Кистерев сердито брызнул на него синевой глаз:
— Раз я так говорю — извольте верить! Если винить, то меня!
— И Божеумов за это ухватился?
— Нет.
— Странно.
— Ничего странного.
— Он вас… Ну как бы сказать?
— На дух не терпит, — подсказал Кистерев. — Этот унтер Пришибеев не так глуп, оказывается. Раскусил, что я вроде Кащея Бессмертного, в лоб не бери, а лови уточку с яичком, где Кащеева смерть лежит.
— Уточка эта — Адриан Фомич?
— Кто знает, может, старик Адриан всего лишь перо от уточки. Ваш унтер дальновидный человек.
Вера протянула Кистереву бумагу:
— Сергей Романович, вот переписала, как вы просили.

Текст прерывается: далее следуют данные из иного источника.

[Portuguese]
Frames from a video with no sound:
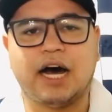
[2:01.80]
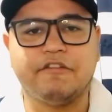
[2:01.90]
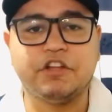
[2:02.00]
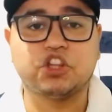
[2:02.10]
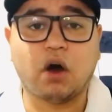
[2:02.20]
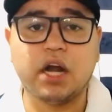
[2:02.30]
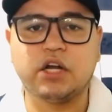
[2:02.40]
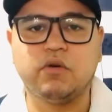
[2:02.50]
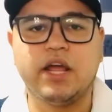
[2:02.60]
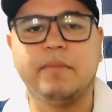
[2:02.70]
da
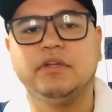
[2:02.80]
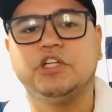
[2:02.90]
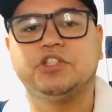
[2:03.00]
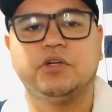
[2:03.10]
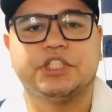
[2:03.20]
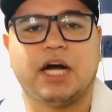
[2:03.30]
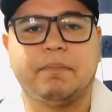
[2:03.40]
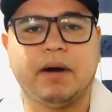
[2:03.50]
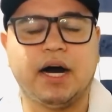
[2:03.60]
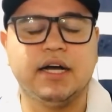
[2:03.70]
vitória que o Remo deixou
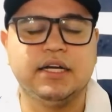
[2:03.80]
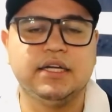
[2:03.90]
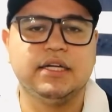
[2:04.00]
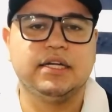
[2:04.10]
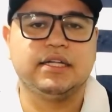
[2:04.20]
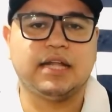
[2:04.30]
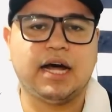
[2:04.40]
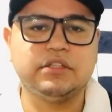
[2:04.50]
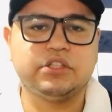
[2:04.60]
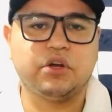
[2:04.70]
escapar
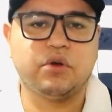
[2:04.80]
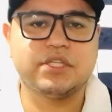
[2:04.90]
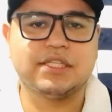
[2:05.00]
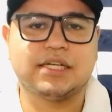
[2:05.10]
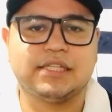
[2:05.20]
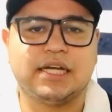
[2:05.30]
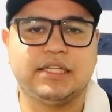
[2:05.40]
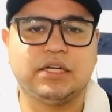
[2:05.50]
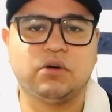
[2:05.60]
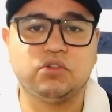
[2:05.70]
lá no interior de Santa
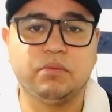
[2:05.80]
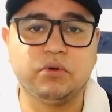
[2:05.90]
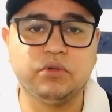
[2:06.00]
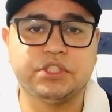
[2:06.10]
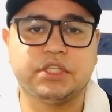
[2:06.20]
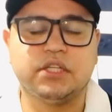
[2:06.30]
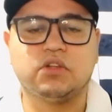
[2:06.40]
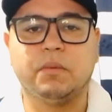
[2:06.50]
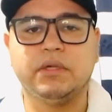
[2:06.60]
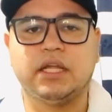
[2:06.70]
Catarina contra o Brusque,
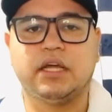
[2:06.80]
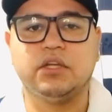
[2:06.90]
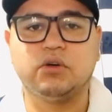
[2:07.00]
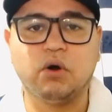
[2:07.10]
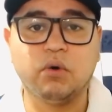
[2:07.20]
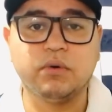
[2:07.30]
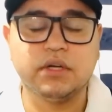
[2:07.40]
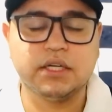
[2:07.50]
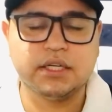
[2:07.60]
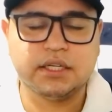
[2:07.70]
tomando aquele gol
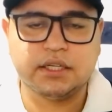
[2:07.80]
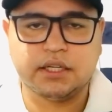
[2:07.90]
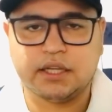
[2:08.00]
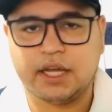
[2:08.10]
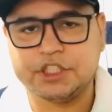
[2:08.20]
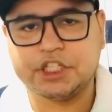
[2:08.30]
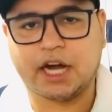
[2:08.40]
é, de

Он прибежал главами бумагу, пристроил на уголок стола, расписался:
— Как в дипломатическом корпусе — нота-протест против узурпации. В райком направляем. Но райком наш сейчас под вашей бригадой сидит. Вы у нас верховная власть, божеумовы.
Женька вспыхнул.
— В данном случае к планам Божеумова я не имею никакого отношения! — отчеканил он. — Я отказался подписать акт!
— Знаю.
— Тогда что же вы ставите меня на одну доску с ним?
— Вы забываете об одной вещи, юноша.
— О какой?
— О силе коллектива.
Божеумов встретил его из-за стола прицельно — пристальным взглядом. За последние дни он тоже похудел, потемнел лицом, но подтянут, выбрит, свежая царапина украшает подбородок.
— Кончили? — спросил Божеумов.
— Что — кончили? Ты, может, здравствуй скажешь?
— Долго же вы, голубки, под дверью ворковали.
— Коршуна славили.
— Да уж догадываюсь.
Помолчал, встал, прошагал от стены к стене на ногах-ходулях, повернулся к Женьке всей грудью:
— Сообщи своему сизарю однокрылому, что я его теперь любить и холить готов, чтоб ни один волосок с многострадальной головы и прочее…
— А разве ты ему сейчас сам все это не сказал?